Es stellte sich nach Erarbeitung der Rahmenbedingung heraus, dass die vordringliche Handlungen der Kommunen darin bestehen, bei der Auswahl neuer Siedlungsflächen die vorhandenen Grundwassersituationen als Kriterium zu berücksichtigen und, falls eine Fläche mit ungünstigen Grundwasserverhältnissen ausgewählt werden muss, die Bauherren und Planer auf diese hinzuweisen. Das effizienteste und auch einfachste Mittel, Vernässungsschäden von Gebäuden auf solchen Flächen im Vorfeld zu vermeiden, ist die Ausführung einer entsprechenden Abdichtung bereits in der Erstellungsphase am Bauwerk selbst. Hierauf kann die Bauleitplanung aber keinen bestimmenden Einfluss nehmen. Sie hat keine sinnvolle Alternative, Handlungen vorzunehmen, die Vernässungsschäden direkt vermeiden. Wasserwirtschaftliche Maßnahmen zur Begrenzung des Grundwasserspiegelanstiegs über ein gewisses Niveau hinaus bereits im Vorfeld vorzusehen, stellen im Sinne des Grundwasserschutzes und der Ressourcenschonung kein adäquates Mittel der Wahl dar, wenn mit Abdichtungsmaßnahmen eine Vermeidung von Bauwerksvernässung ebenfalls erreicht werden kann. Die Hauptaufgabe der Kommunen liegt also darin, Bauherren und Planer für das Problem zu sensibilisieren und diese auf die konkreten Verhältnisse aufmerksam zu machen.

In der Gemeinde Riedstadt wird dieses Vorgehen bereits seit längerem praktiziert, mit der Folge, dass obwohl ungünstige Untergrundbedingungen vorherrschen, es in Grundwasserhochzeiten nicht zu Vernässung neuer Bebauung gekommen ist.

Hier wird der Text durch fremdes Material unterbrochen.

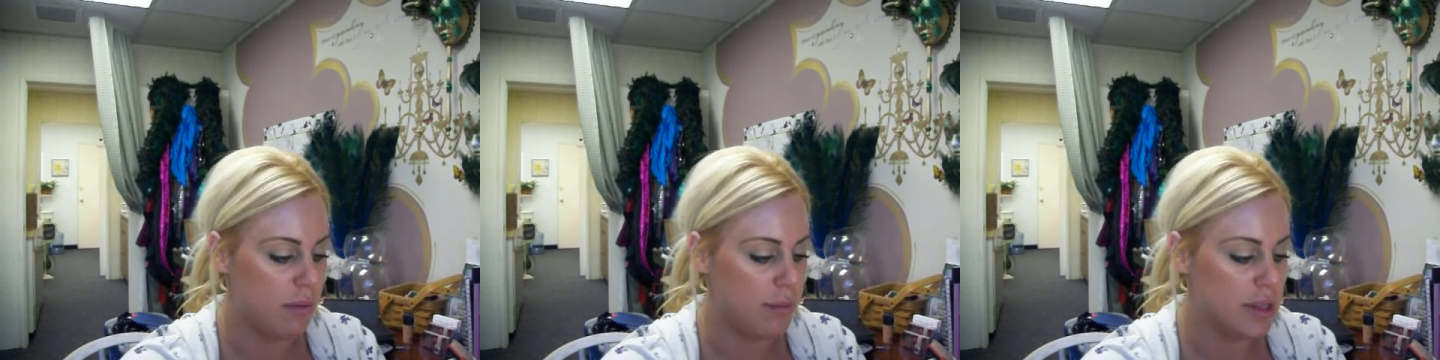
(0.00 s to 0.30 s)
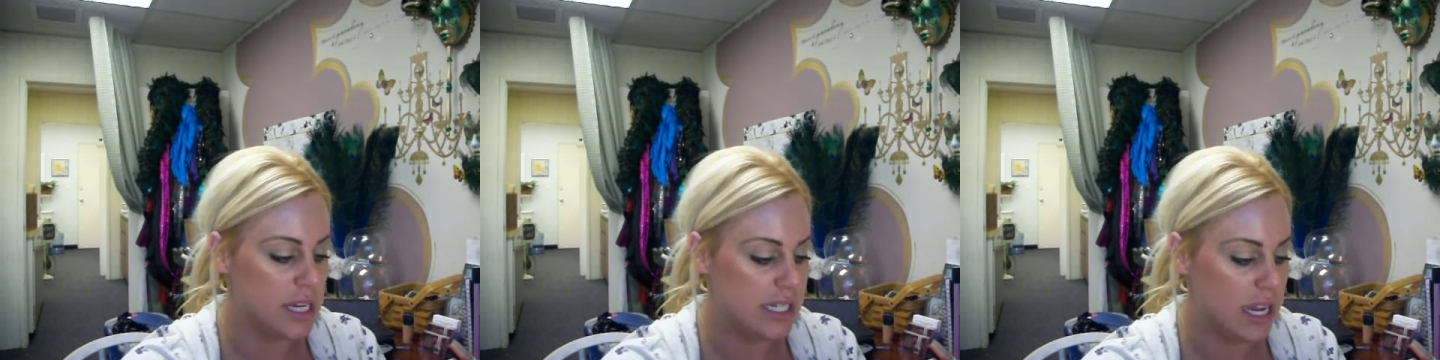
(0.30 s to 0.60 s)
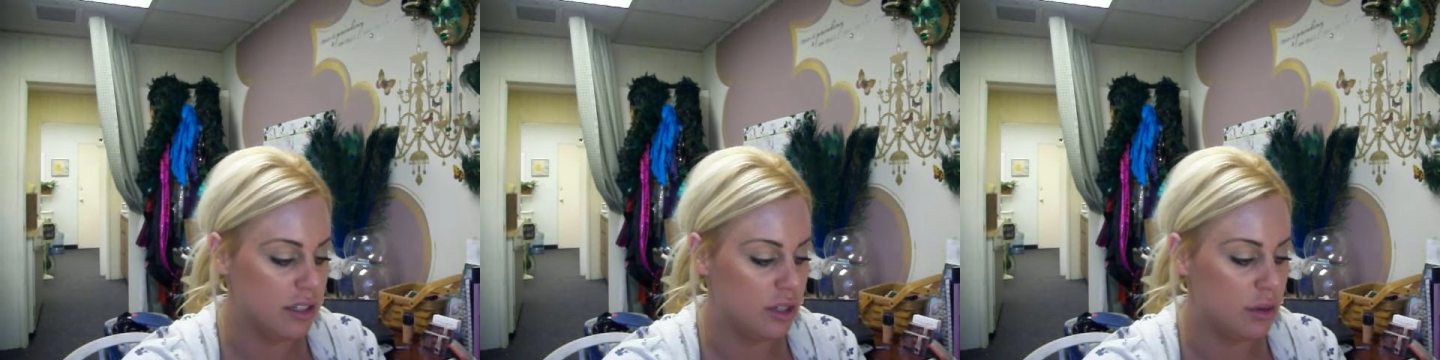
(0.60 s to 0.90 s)
Remember, the
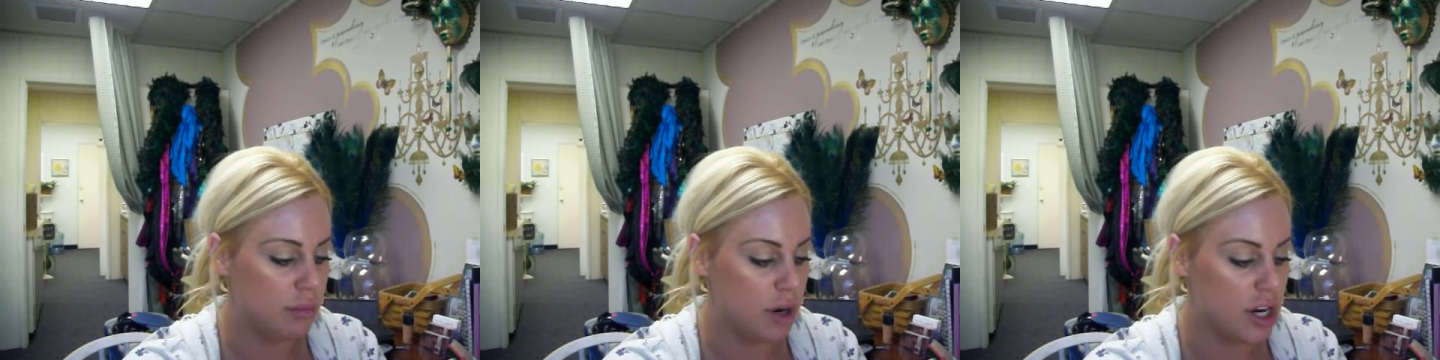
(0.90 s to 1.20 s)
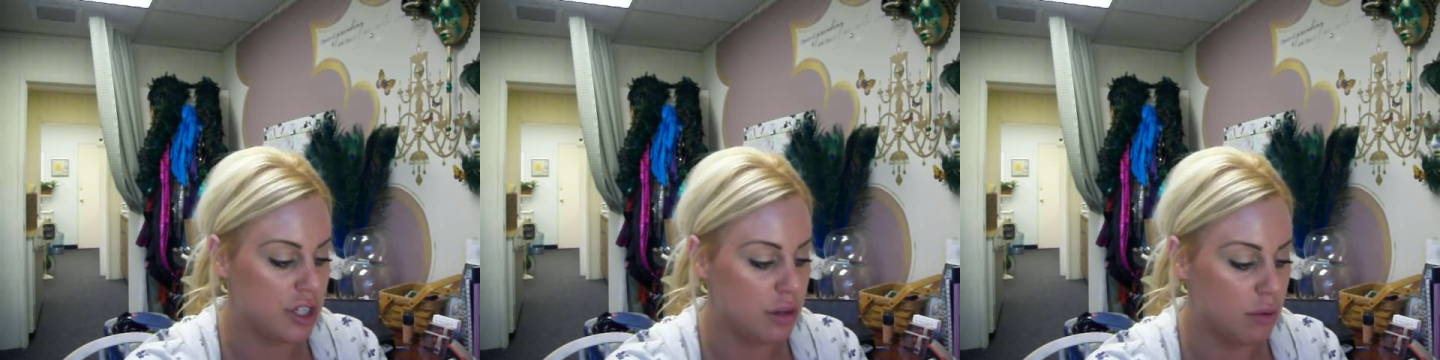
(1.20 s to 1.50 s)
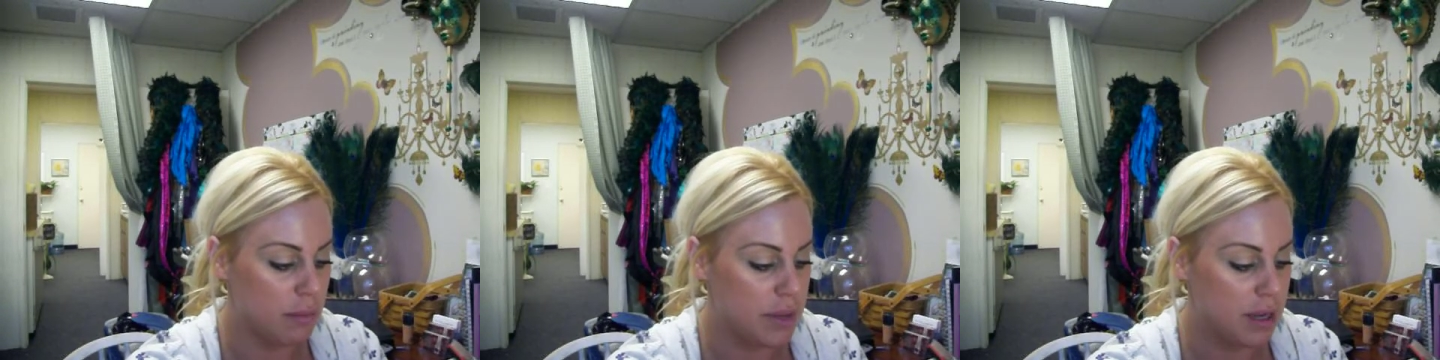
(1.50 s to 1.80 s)
denser the brush, the
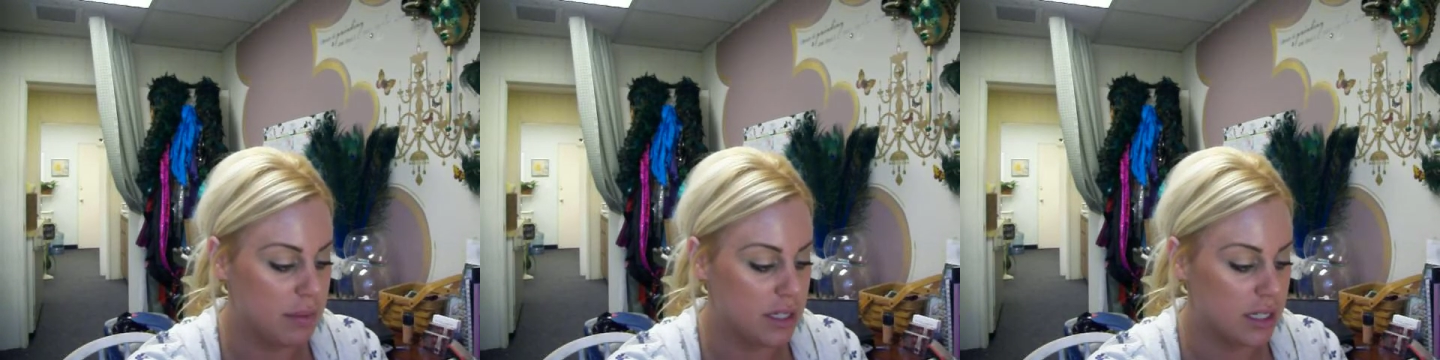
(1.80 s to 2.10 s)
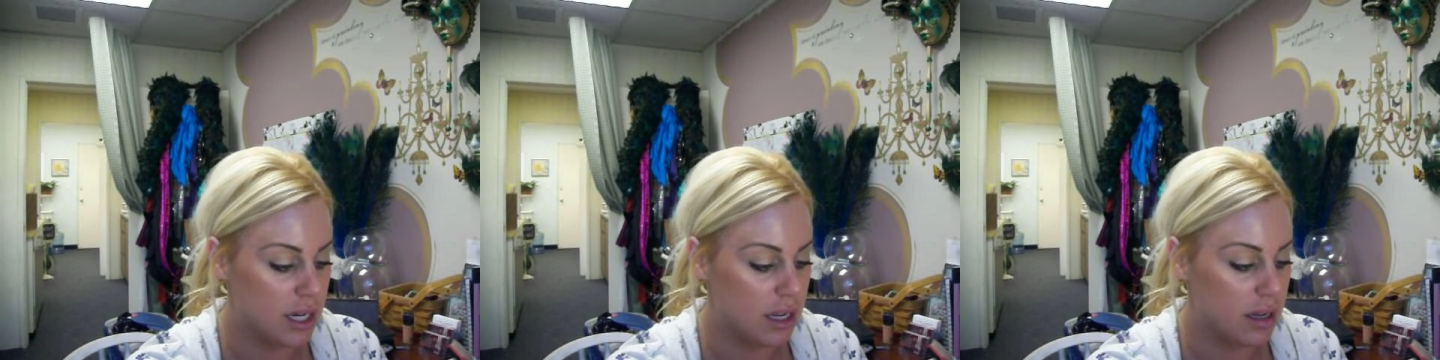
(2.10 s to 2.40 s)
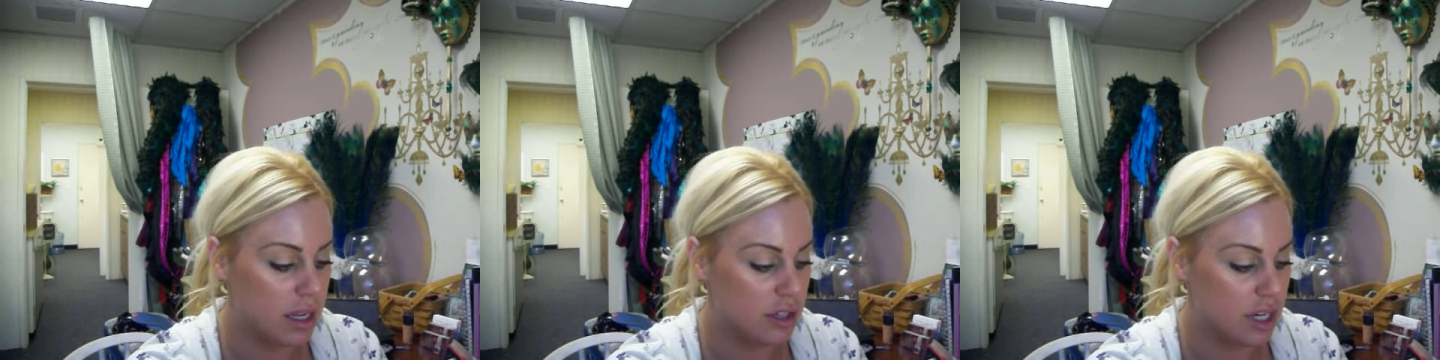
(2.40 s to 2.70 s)
more pigment's going to
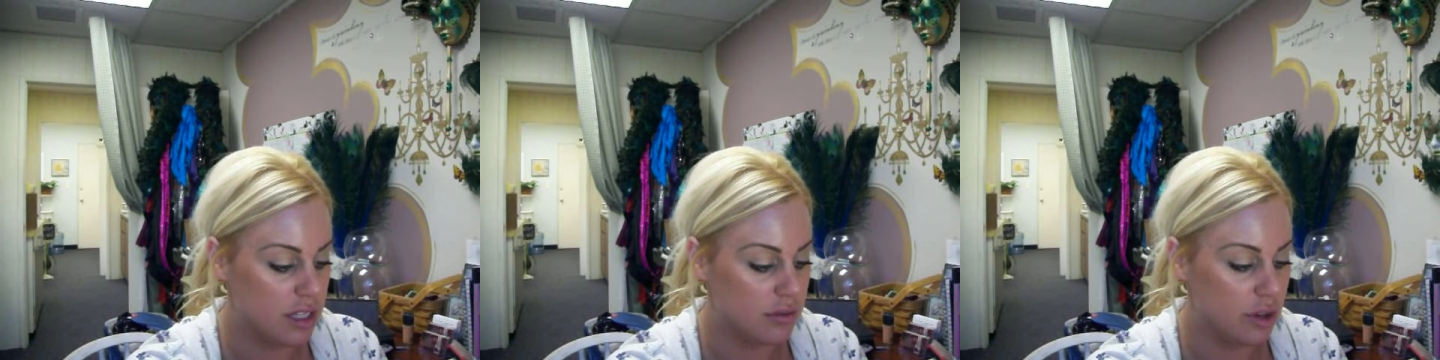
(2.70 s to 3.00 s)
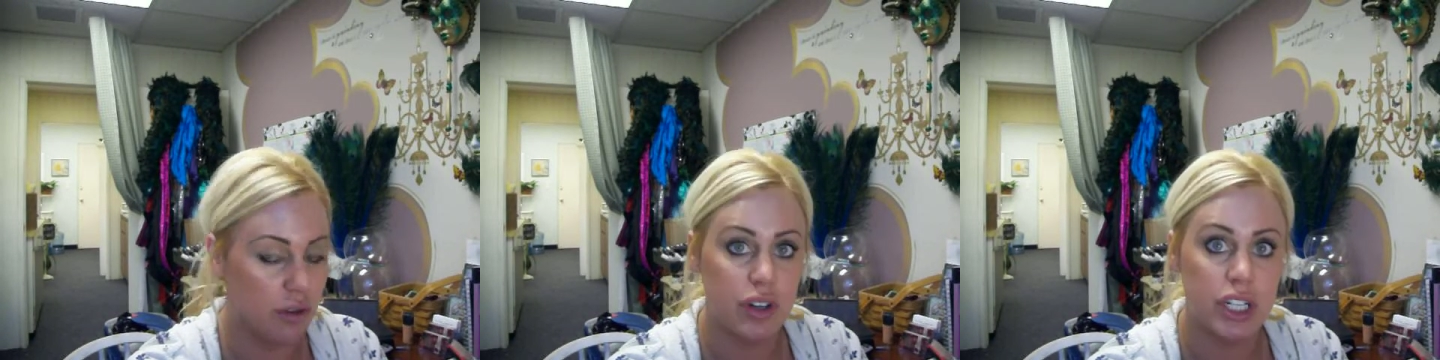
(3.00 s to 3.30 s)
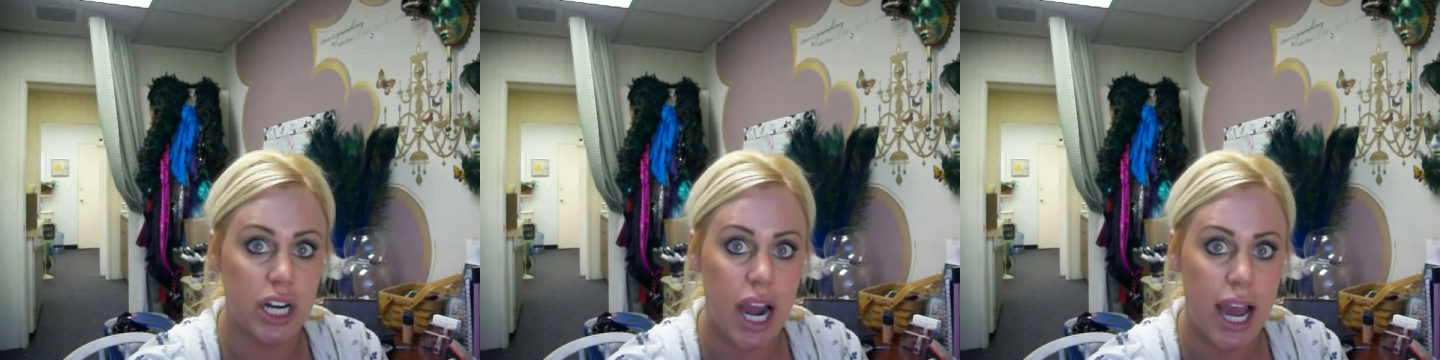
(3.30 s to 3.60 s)
get transferred over
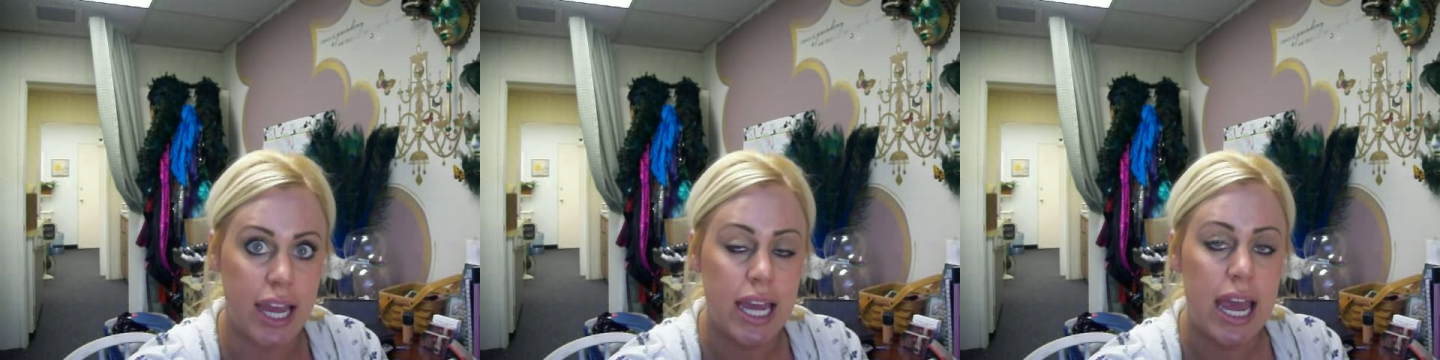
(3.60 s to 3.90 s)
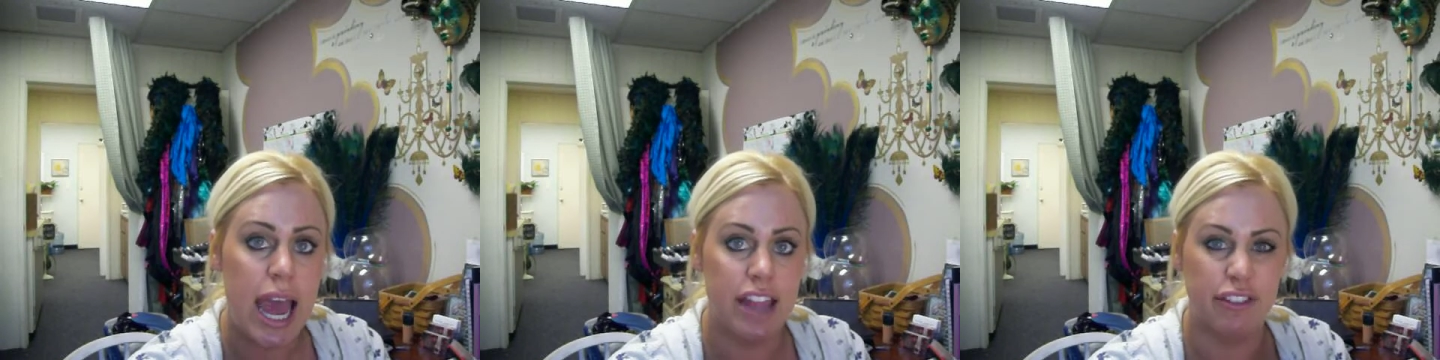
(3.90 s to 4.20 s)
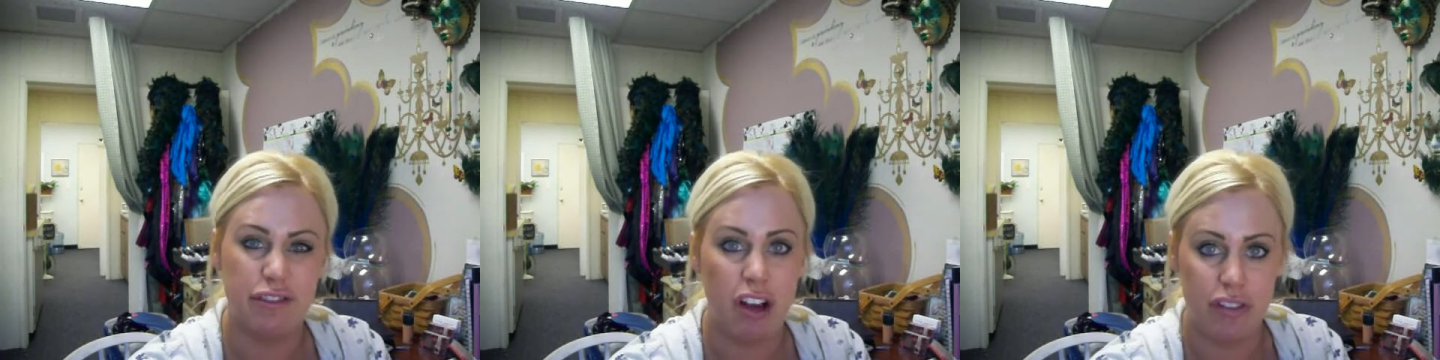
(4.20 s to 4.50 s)
to your eye, and the
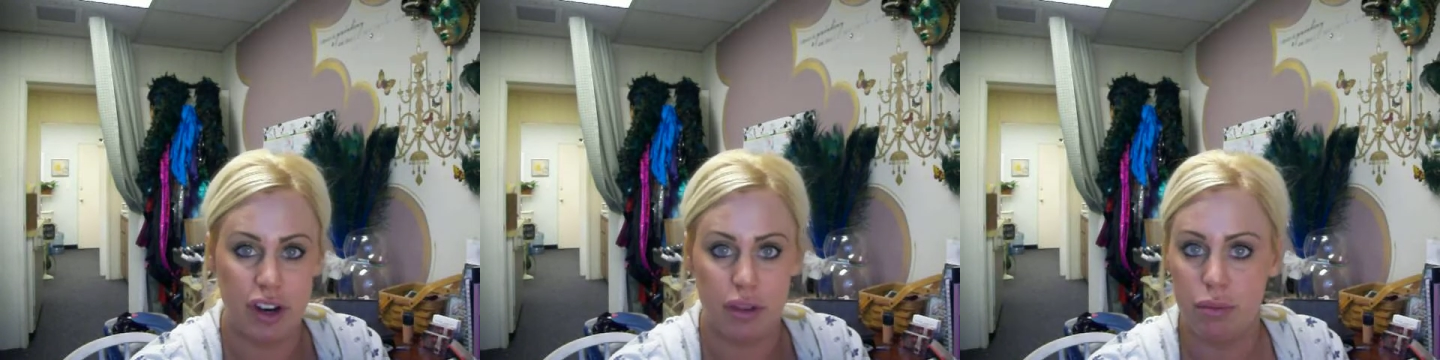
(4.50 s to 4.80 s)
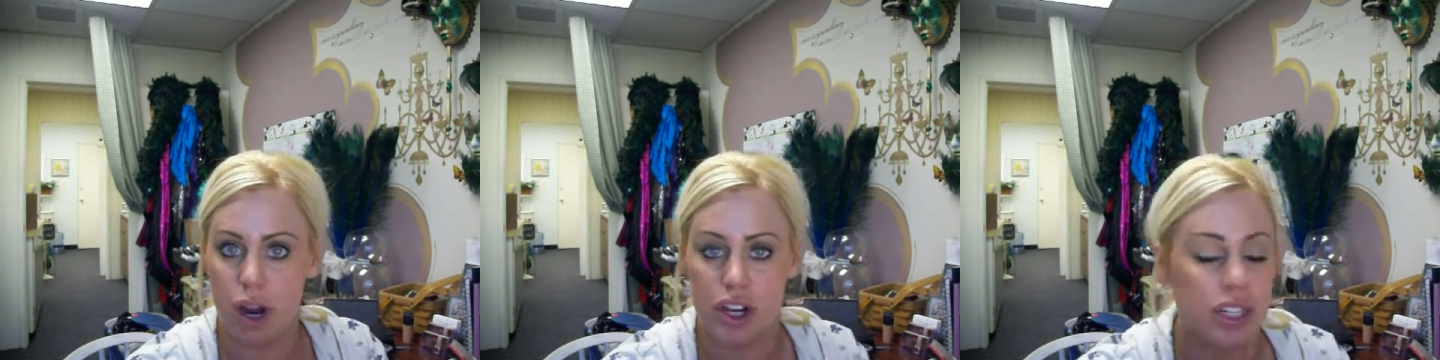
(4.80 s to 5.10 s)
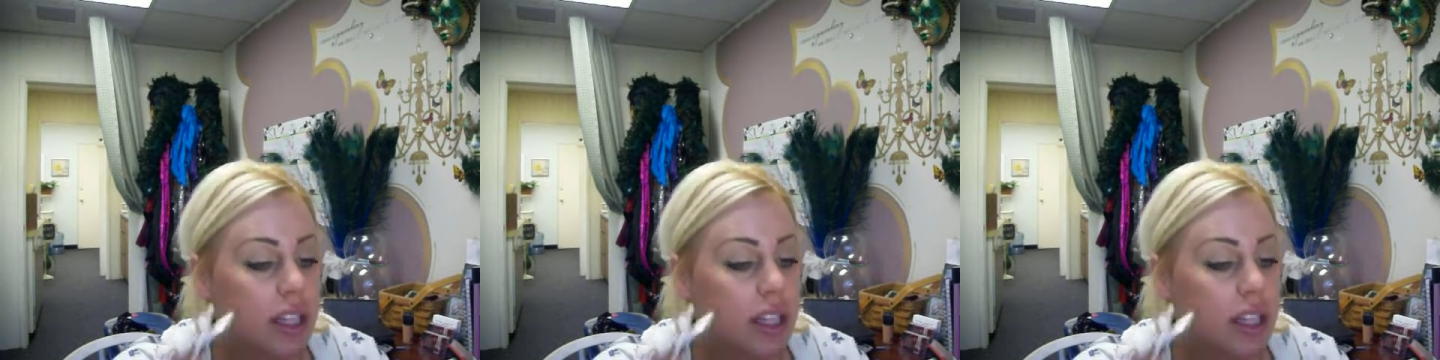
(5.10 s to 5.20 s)
fluffier the brush, the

Die Quintessenz ist also, dass durch die kommunale Planung das Bewusstsein für die Bedeutung des Grundwasserstandes hinsichtlich der Gefährdung der Bebauung bei den Bauherren und Planern gestärkt werden muss. Denn die Wahl, ob und wie sie ihre Bauwerke vorsorglich schützen, obliegt ihnen. Wichtig ist, dass bereits den Entscheidungsträgern einer Gemeinde das Problem bewusst ist.